The actual return of el Rufai has served to generate perceptions and speculations that have increased these anxieties across the full spectrum of the political arena. This has coloured the public perception of the motivation behind a number of events that have occurred probably coincidentally but with impeccably timed percipience. The removal of Maurice Iwu as head of INEC and the misfortunes of PDP Chairman Prince Vincent Ogbulafor, who is faced with a criminal charge that apparently should have been filed several years ago, are just two of these events. There is an unfortunate tendency in Nigeria to forget the relevance of evidence and attribute some accusations against prominent persons as being formulated for reasons of political persecution.
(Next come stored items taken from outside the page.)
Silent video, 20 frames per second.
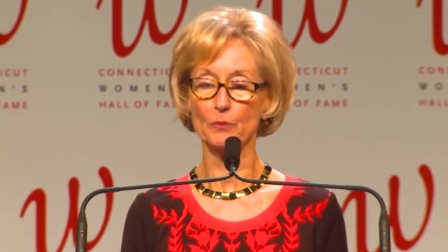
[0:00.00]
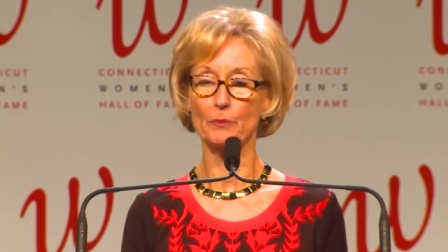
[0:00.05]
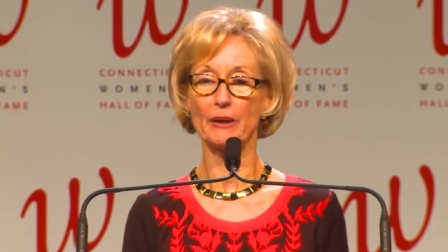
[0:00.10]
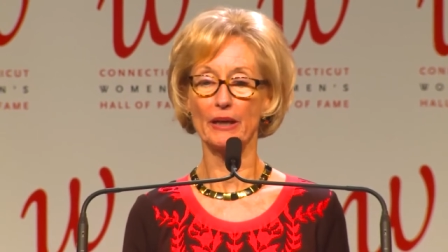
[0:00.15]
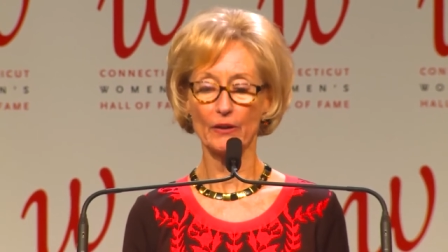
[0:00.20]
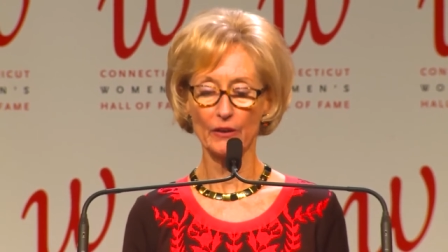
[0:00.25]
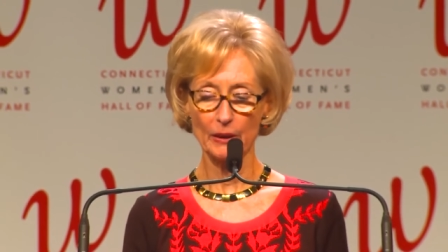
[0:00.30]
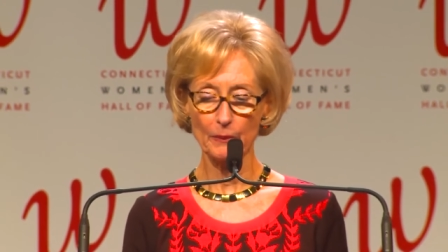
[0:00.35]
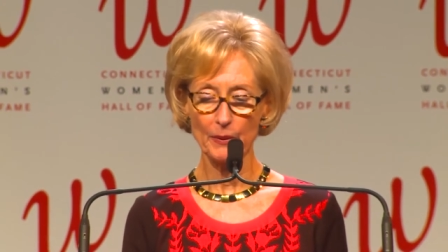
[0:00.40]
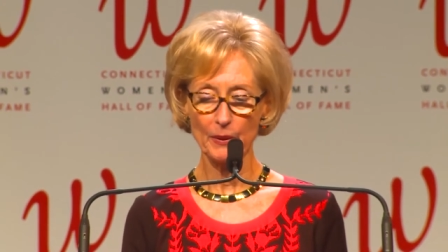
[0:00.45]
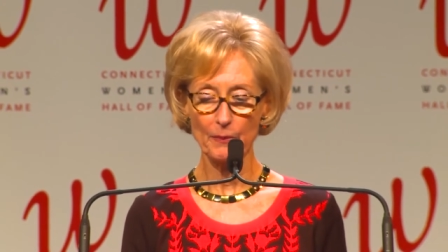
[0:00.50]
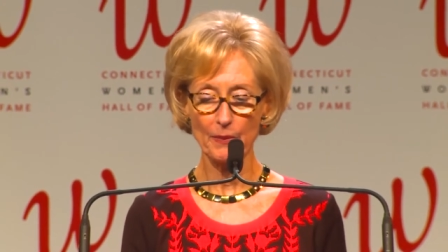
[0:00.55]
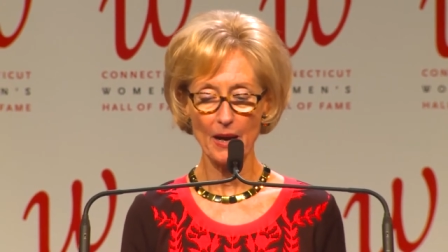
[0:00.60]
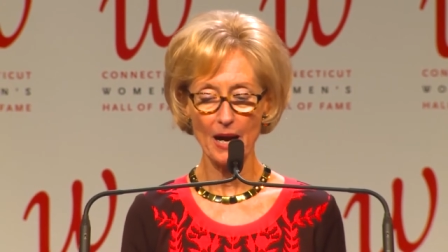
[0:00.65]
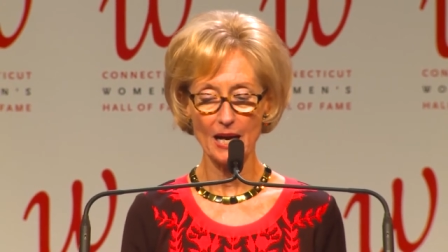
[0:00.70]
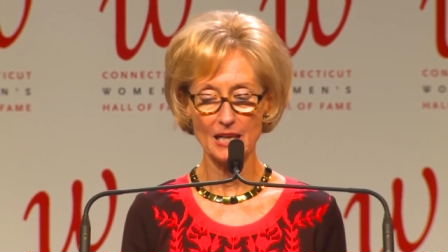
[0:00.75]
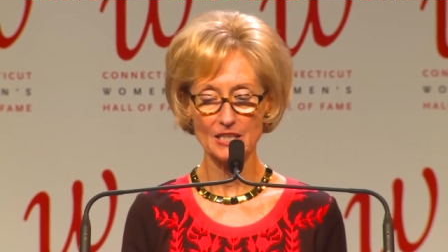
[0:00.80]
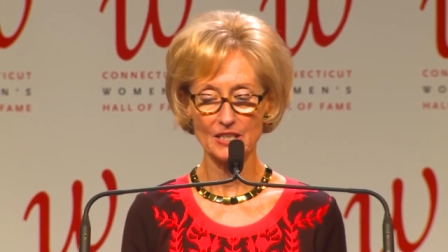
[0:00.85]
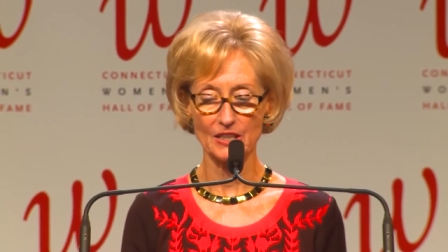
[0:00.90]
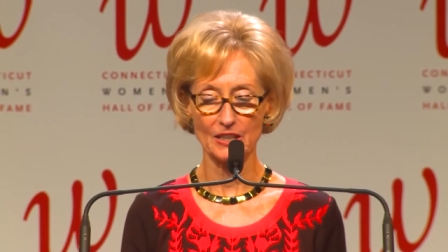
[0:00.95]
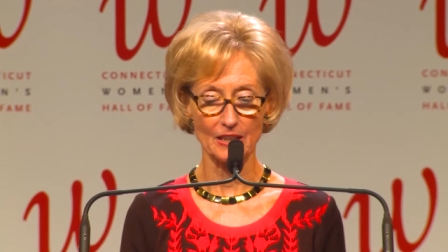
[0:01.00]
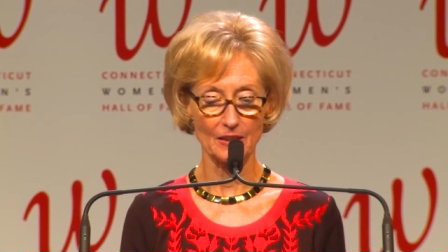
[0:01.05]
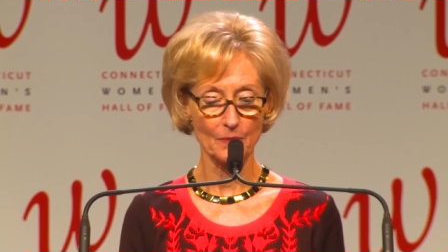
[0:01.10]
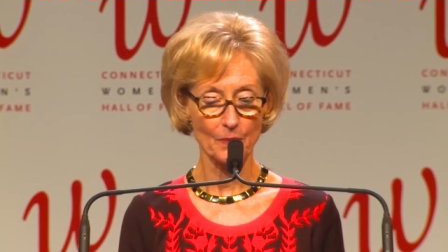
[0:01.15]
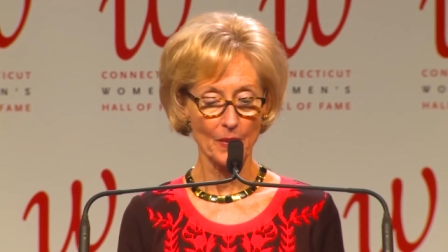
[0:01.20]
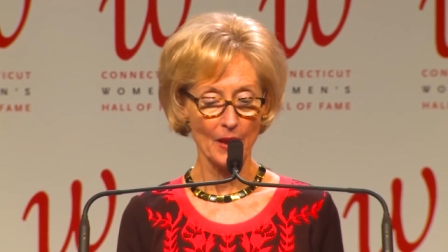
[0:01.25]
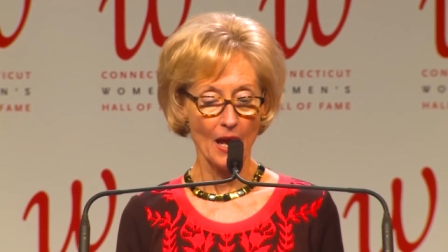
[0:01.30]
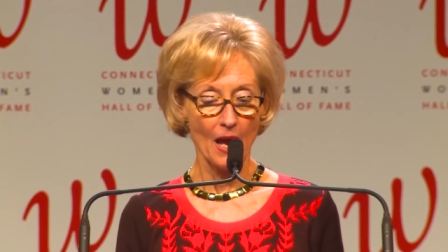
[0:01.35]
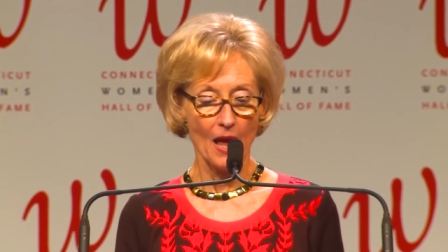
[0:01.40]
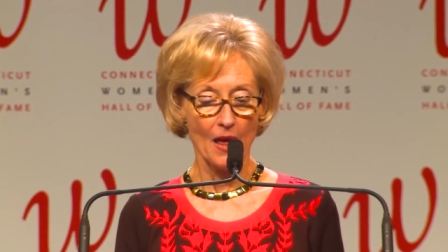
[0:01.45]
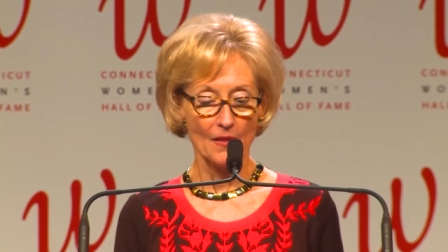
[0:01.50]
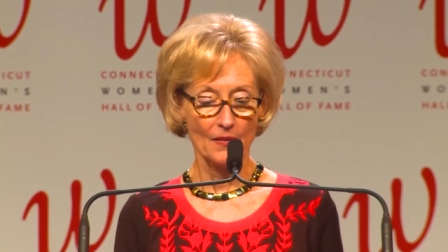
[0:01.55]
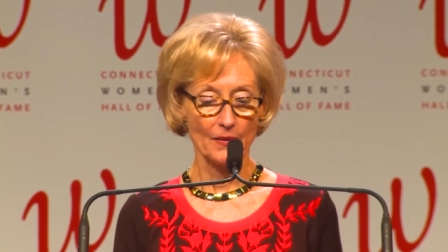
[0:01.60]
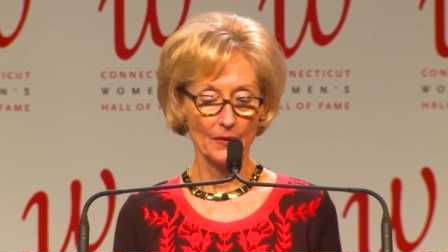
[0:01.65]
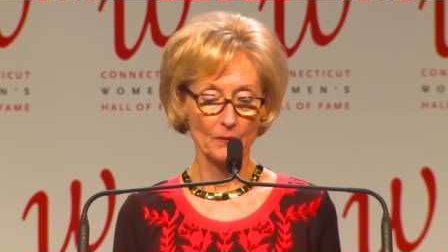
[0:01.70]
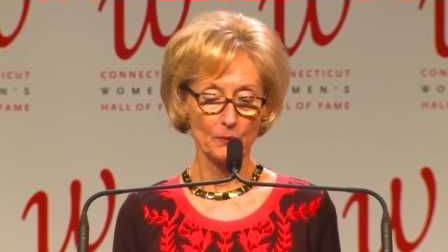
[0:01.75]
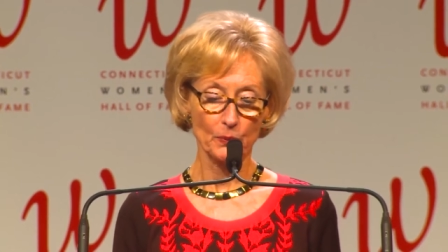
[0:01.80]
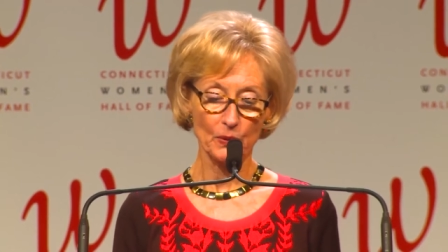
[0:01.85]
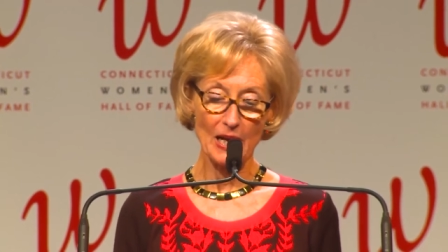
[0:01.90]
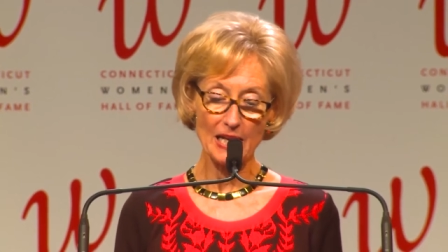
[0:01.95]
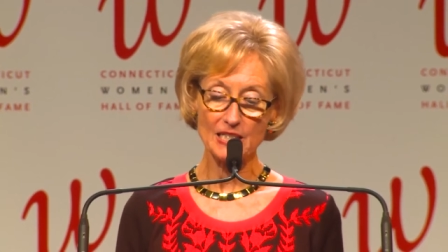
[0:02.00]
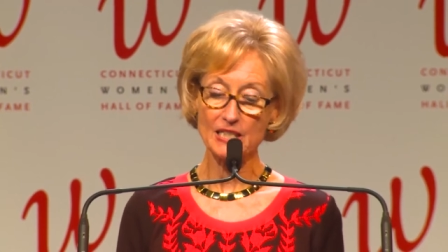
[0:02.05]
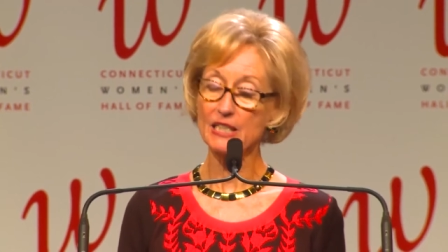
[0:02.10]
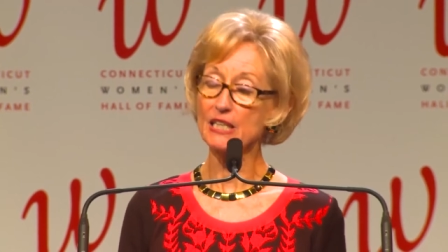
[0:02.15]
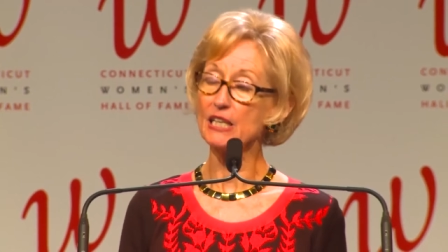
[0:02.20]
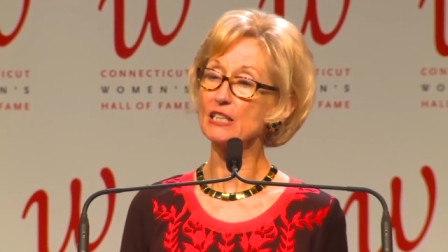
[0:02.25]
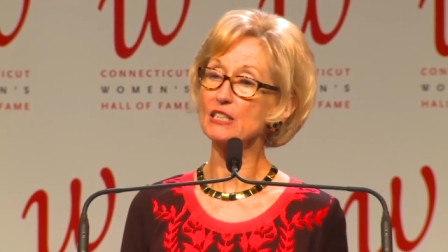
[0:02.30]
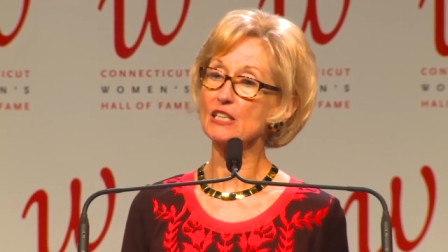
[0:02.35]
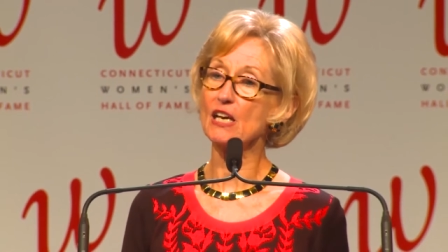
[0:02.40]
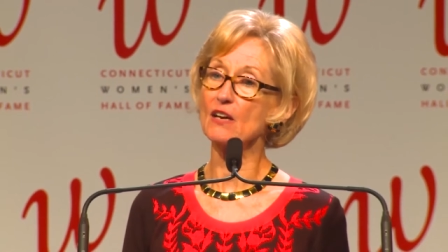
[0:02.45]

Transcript: Mary Papazian, the President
This is one of the traits that have tended to undermine the credibility of the democratic impulse in the nation. It is interesting that el Rufai appears to have been relieved from such persecution by the terms he negotiated for his return without being arrested by the agency that had earlier declared him wanted. At the same time some prominent figures who just recently might have been advocating his arrest are themselves now being forced to seek similar reliefs in order to escape humiliation. This is neither surprising nor unexpected because whenever the political season gets underway in Nigeria fantasy becomes the currency of the day and impossible dreams suddenly seem to be more possible than ever before.